Records from a data collection:
○ ○ ○

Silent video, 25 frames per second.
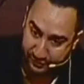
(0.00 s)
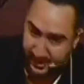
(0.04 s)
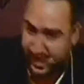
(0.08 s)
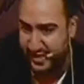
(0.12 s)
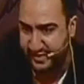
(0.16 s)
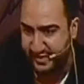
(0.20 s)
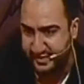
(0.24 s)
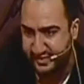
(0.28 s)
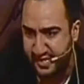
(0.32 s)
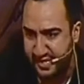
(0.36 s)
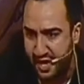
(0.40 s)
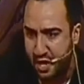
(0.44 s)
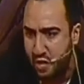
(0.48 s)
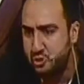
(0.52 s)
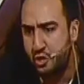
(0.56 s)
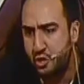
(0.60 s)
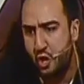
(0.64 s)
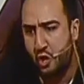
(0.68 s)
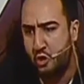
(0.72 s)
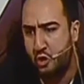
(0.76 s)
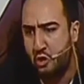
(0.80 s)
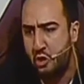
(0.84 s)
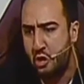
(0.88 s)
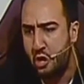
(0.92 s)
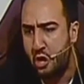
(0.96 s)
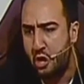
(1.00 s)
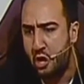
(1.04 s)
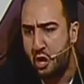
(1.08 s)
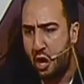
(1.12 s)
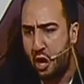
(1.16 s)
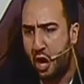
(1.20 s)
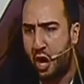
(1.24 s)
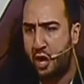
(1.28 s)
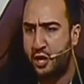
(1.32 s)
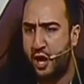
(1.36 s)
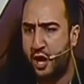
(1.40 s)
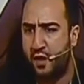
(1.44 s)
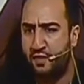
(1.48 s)
Yes? No.
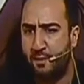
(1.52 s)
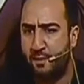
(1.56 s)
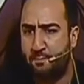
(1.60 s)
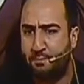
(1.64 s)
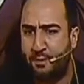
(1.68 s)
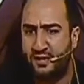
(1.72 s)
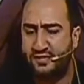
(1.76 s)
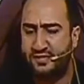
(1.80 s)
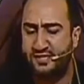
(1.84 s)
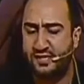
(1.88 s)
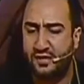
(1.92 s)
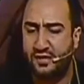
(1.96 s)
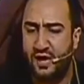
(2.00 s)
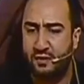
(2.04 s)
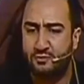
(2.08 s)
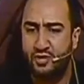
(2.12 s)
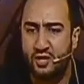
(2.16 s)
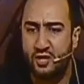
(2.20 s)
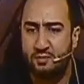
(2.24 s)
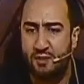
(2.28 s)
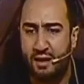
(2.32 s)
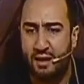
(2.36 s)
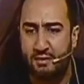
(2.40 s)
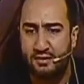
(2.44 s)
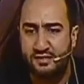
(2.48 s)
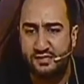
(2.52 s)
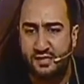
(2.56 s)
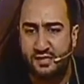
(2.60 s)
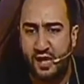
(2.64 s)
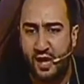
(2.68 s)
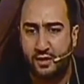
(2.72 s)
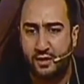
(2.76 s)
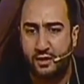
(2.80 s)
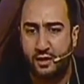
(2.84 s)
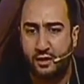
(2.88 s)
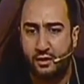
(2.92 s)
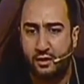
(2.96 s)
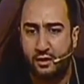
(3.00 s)
Another person came to Imam
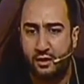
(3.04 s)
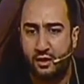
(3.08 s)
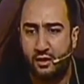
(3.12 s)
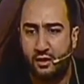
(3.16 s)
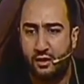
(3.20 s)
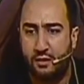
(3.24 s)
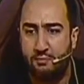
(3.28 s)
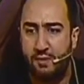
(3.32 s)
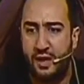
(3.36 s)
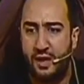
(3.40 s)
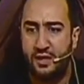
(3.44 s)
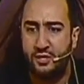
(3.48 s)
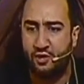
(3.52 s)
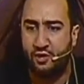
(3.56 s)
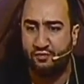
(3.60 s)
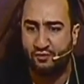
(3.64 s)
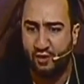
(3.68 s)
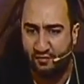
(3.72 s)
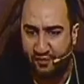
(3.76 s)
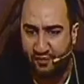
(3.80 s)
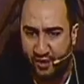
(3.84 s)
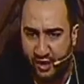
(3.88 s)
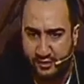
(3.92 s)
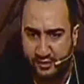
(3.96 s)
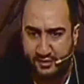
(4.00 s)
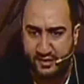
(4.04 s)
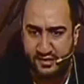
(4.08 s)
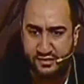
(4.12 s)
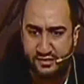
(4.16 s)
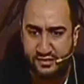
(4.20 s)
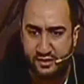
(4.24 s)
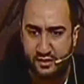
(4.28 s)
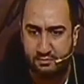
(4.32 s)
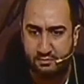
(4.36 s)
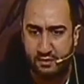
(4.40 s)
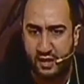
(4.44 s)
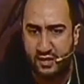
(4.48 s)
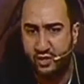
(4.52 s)
as-Sadiq. Many of you have heard this
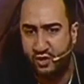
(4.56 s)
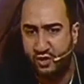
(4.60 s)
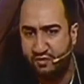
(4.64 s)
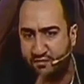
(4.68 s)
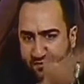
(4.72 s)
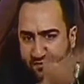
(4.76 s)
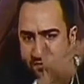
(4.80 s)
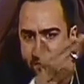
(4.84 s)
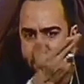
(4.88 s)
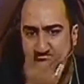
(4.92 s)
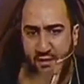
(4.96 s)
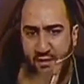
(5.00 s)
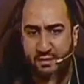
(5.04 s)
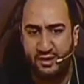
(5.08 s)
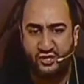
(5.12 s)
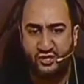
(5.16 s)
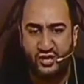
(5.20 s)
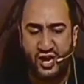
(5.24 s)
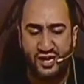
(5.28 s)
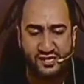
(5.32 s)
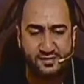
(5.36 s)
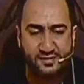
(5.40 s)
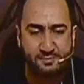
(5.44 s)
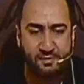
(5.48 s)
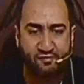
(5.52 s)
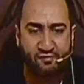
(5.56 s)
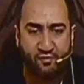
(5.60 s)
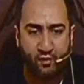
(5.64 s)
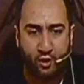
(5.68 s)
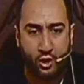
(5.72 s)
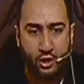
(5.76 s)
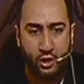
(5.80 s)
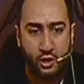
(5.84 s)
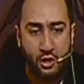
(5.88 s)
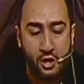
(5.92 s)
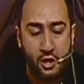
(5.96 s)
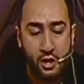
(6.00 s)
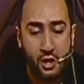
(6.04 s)
in many of the majalis
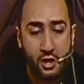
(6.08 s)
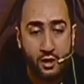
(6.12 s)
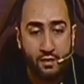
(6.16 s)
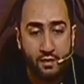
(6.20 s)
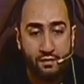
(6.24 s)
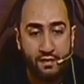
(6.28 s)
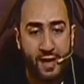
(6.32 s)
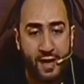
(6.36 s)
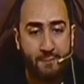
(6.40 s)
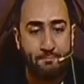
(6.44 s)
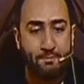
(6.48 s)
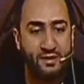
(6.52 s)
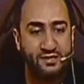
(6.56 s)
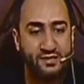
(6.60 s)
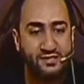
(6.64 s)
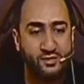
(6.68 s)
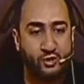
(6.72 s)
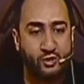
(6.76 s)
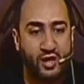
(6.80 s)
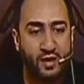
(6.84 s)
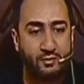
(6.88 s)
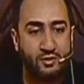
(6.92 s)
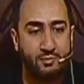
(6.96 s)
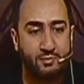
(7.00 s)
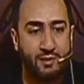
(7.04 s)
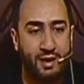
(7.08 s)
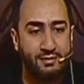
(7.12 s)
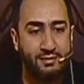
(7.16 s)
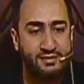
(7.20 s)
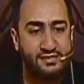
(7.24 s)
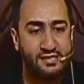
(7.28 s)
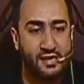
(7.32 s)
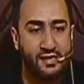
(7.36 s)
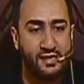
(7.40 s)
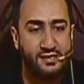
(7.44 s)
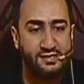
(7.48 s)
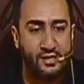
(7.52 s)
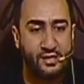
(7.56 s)
before. That person who came to Imam
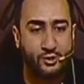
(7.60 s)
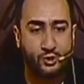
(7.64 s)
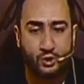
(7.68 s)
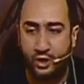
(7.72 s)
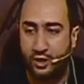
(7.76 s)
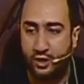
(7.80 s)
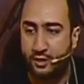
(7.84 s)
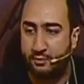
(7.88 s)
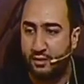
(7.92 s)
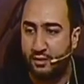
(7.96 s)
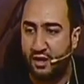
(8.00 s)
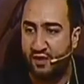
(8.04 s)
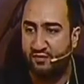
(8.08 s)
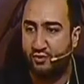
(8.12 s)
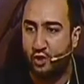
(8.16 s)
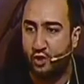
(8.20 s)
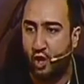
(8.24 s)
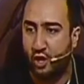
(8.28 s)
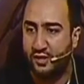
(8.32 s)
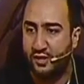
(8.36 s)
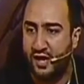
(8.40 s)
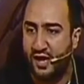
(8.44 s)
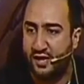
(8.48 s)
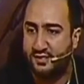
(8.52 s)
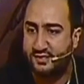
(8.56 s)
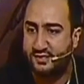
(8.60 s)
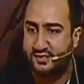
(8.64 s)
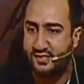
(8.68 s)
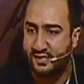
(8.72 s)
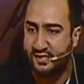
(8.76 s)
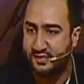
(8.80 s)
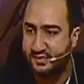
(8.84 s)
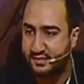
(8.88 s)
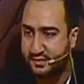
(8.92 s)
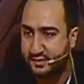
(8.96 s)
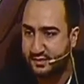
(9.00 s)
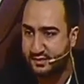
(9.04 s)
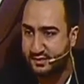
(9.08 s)
as-Sadiq said to him, if God
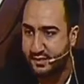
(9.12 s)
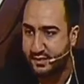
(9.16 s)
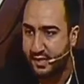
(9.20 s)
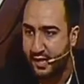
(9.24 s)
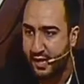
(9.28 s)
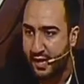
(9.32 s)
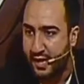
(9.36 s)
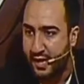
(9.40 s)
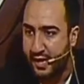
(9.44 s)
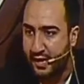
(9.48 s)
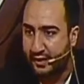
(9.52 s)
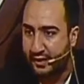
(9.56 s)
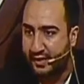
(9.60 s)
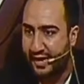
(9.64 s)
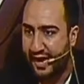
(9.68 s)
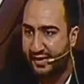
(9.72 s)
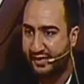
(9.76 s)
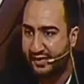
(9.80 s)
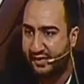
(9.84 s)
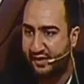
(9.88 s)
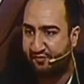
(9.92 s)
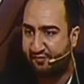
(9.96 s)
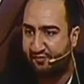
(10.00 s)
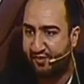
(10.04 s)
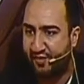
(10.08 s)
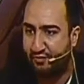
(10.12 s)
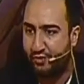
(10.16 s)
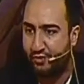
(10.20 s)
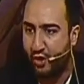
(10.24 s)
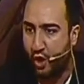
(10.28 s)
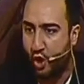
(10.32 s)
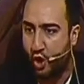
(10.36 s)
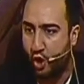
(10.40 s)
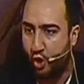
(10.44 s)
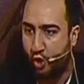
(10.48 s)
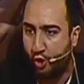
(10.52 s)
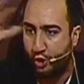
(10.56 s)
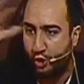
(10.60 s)
exists, can he fit the
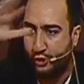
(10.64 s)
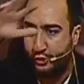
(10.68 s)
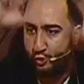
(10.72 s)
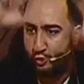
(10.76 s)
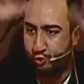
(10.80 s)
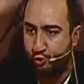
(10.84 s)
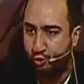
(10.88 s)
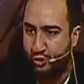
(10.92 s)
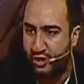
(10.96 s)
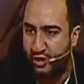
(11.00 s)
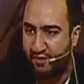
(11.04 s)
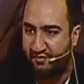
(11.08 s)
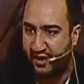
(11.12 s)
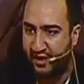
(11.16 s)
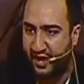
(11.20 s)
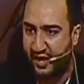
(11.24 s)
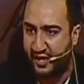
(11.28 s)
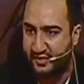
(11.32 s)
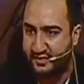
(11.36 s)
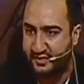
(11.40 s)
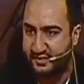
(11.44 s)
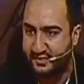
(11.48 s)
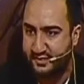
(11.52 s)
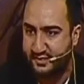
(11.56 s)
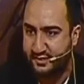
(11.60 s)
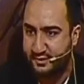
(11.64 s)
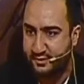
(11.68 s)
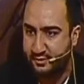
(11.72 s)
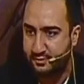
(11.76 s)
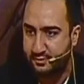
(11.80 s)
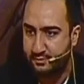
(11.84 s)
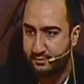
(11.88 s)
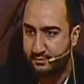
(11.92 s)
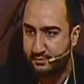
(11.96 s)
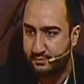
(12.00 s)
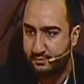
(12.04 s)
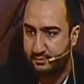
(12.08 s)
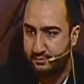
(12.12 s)
whole universe
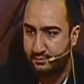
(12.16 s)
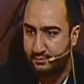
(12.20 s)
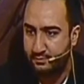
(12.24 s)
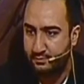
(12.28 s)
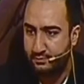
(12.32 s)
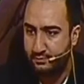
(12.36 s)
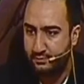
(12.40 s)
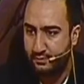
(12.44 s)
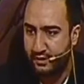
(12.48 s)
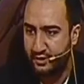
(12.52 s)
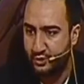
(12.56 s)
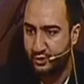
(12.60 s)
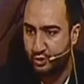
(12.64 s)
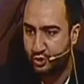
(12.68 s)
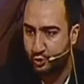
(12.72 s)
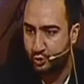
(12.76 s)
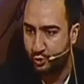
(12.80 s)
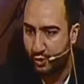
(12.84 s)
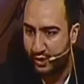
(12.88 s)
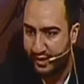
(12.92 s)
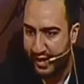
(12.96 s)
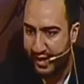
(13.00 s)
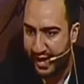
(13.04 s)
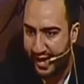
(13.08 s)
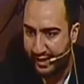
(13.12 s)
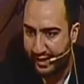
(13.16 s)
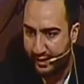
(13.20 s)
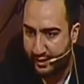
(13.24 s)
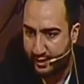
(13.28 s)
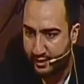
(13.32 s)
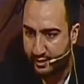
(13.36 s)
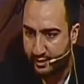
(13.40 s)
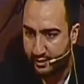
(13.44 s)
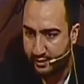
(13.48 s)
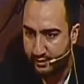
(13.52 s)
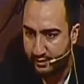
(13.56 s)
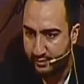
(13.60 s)
into an egg?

○ ○ ○

◆ **TASK BRIEF**:
Please write out all the data again word for word, but not the pictures.

◆ **PROBLEM SOLUTION**:
Silent video, 25 frames per second.
(0.00 s)
(0.04 s)
(0.08 s)
(0.12 s)
(0.16 s)
(0.20 s)
(0.24 s)
(0.28 s)
(0.32 s)
(0.36 s)
(0.40 s)
(0.44 s)
(0.48 s)
(0.52 s)
(0.56 s)
(0.60 s)
(0.64 s)
(0.68 s)
(0.72 s)
(0.76 s)
(0.80 s)
(0.84 s)
(0.88 s)
(0.92 s)
(0.96 s)
(1.00 s)
(1.04 s)
(1.08 s)
(1.12 s)
(1.16 s)
(1.20 s)
(1.24 s)
(1.28 s)
(1.32 s)
(1.36 s)
(1.40 s)
(1.44 s)
(1.48 s)
Yes? No.
(1.52 s)
(1.56 s)
(1.60 s)
(1.64 s)
(1.68 s)
(1.72 s)
(1.76 s)
(1.80 s)
(1.84 s)
(1.88 s)
(1.92 s)
(1.96 s)
(2.00 s)
(2.04 s)
(2.08 s)
(2.12 s)
(2.16 s)
(2.20 s)
(2.24 s)
(2.28 s)
(2.32 s)
(2.36 s)
(2.40 s)
(2.44 s)
(2.48 s)
(2.52 s)
(2.56 s)
(2.60 s)
(2.64 s)
(2.68 s)
(2.72 s)
(2.76 s)
(2.80 s)
(2.84 s)
(2.88 s)
(2.92 s)
(2.96 s)
(3.00 s)
Another person came to Imam
(3.04 s)
(3.08 s)
(3.12 s)
(3.16 s)
(3.20 s)
(3.24 s)
(3.28 s)
(3.32 s)
(3.36 s)
(3.40 s)
(3.44 s)
(3.48 s)
(3.52 s)
(3.56 s)
(3.60 s)
(3.64 s)
(3.68 s)
(3.72 s)
(3.76 s)
(3.80 s)
(3.84 s)
(3.88 s)
(3.92 s)
(3.96 s)
(4.00 s)
(4.04 s)
(4.08 s)
(4.12 s)
(4.16 s)
(4.20 s)
(4.24 s)
(4.28 s)
(4.32 s)
(4.36 s)
(4.40 s)
(4.44 s)
(4.48 s)
(4.52 s)
as-Sadiq. Many of you have heard this
(4.56 s)
(4.60 s)
(4.64 s)
(4.68 s)
(4.72 s)
(4.76 s)
(4.80 s)
(4.84 s)
(4.88 s)
(4.92 s)
(4.96 s)
(5.00 s)
(5.04 s)
(5.08 s)
(5.12 s)
(5.16 s)
(5.20 s)
(5.24 s)
(5.28 s)
(5.32 s)
(5.36 s)
(5.40 s)
(5.44 s)
(5.48 s)
(5.52 s)
(5.56 s)
(5.60 s)
(5.64 s)
(5.68 s)
(5.72 s)
(5.76 s)
(5.80 s)
(5.84 s)
(5.88 s)
(5.92 s)
(5.96 s)
(6.00 s)
(6.04 s)
in many of the majalis
(6.08 s)
(6.12 s)
(6.16 s)
(6.20 s)
(6.24 s)
(6.28 s)
(6.32 s)
(6.36 s)
(6.40 s)
(6.44 s)
(6.48 s)
(6.52 s)
(6.56 s)
(6.60 s)
(6.64 s)
(6.68 s)
(6.72 s)
(6.76 s)
(6.80 s)
(6.84 s)
(6.88 s)
(6.92 s)
(6.96 s)
(7.00 s)
(7.04 s)
(7.08 s)
(7.12 s)
(7.16 s)
(7.20 s)
(7.24 s)
(7.28 s)
(7.32 s)
(7.36 s)
(7.40 s)
(7.44 s)
(7.48 s)
(7.52 s)
(7.56 s)
before. That person who came to Imam
(7.60 s)
(7.64 s)
(7.68 s)
(7.72 s)
(7.76 s)
(7.80 s)
(7.84 s)
(7.88 s)
(7.92 s)
(7.96 s)
(8.00 s)
(8.04 s)
(8.08 s)
(8.12 s)
(8.16 s)
(8.20 s)
(8.24 s)
(8.28 s)
(8.32 s)
(8.36 s)
(8.40 s)
(8.44 s)
(8.48 s)
(8.52 s)
(8.56 s)
(8.60 s)
(8.64 s)
(8.68 s)
(8.72 s)
(8.76 s)
(8.80 s)
(8.84 s)
(8.88 s)
(8.92 s)
(8.96 s)
(9.00 s)
(9.04 s)
(9.08 s)
as-Sadiq said to him, if God
(9.12 s)
(9.16 s)
(9.20 s)
(9.24 s)
(9.28 s)
(9.32 s)
(9.36 s)
(9.40 s)
(9.44 s)
(9.48 s)
(9.52 s)
(9.56 s)
(9.60 s)
(9.64 s)
(9.68 s)
(9.72 s)
(9.76 s)
(9.80 s)
(9.84 s)
(9.88 s)
(9.92 s)
(9.96 s)
(10.00 s)
(10.04 s)
(10.08 s)
(10.12 s)
(10.16 s)
(10.20 s)
(10.24 s)
(10.28 s)
(10.32 s)
(10.36 s)
(10.40 s)
(10.44 s)
(10.48 s)
(10.52 s)
(10.56 s)
(10.60 s)
exists, can he fit the
(10.64 s)
(10.68 s)
(10.72 s)
(10.76 s)
(10.80 s)
(10.84 s)
(10.88 s)
(10.92 s)
(10.96 s)
(11.00 s)
(11.04 s)
(11.08 s)
(11.12 s)
(11.16 s)
(11.20 s)
(11.24 s)
(11.28 s)
(11.32 s)
(11.36 s)
(11.40 s)
(11.44 s)
(11.48 s)
(11.52 s)
(11.56 s)
(11.60 s)
(11.64 s)
(11.68 s)
(11.72 s)
(11.76 s)
(11.80 s)
(11.84 s)
(11.88 s)
(11.92 s)
(11.96 s)
(12.00 s)
(12.04 s)
(12.08 s)
(12.12 s)
whole universe
(12.16 s)
(12.20 s)
(12.24 s)
(12.28 s)
(12.32 s)
(12.36 s)
(12.40 s)
(12.44 s)
(12.48 s)
(12.52 s)
(12.56 s)
(12.60 s)
(12.64 s)
(12.68 s)
(12.72 s)
(12.76 s)
(12.80 s)
(12.84 s)
(12.88 s)
(12.92 s)
(12.96 s)
(13.00 s)
(13.04 s)
(13.08 s)
(13.12 s)
(13.16 s)
(13.20 s)
(13.24 s)
(13.28 s)
(13.32 s)
(13.36 s)
(13.40 s)
(13.44 s)
(13.48 s)
(13.52 s)
(13.56 s)
(13.60 s)
into an egg?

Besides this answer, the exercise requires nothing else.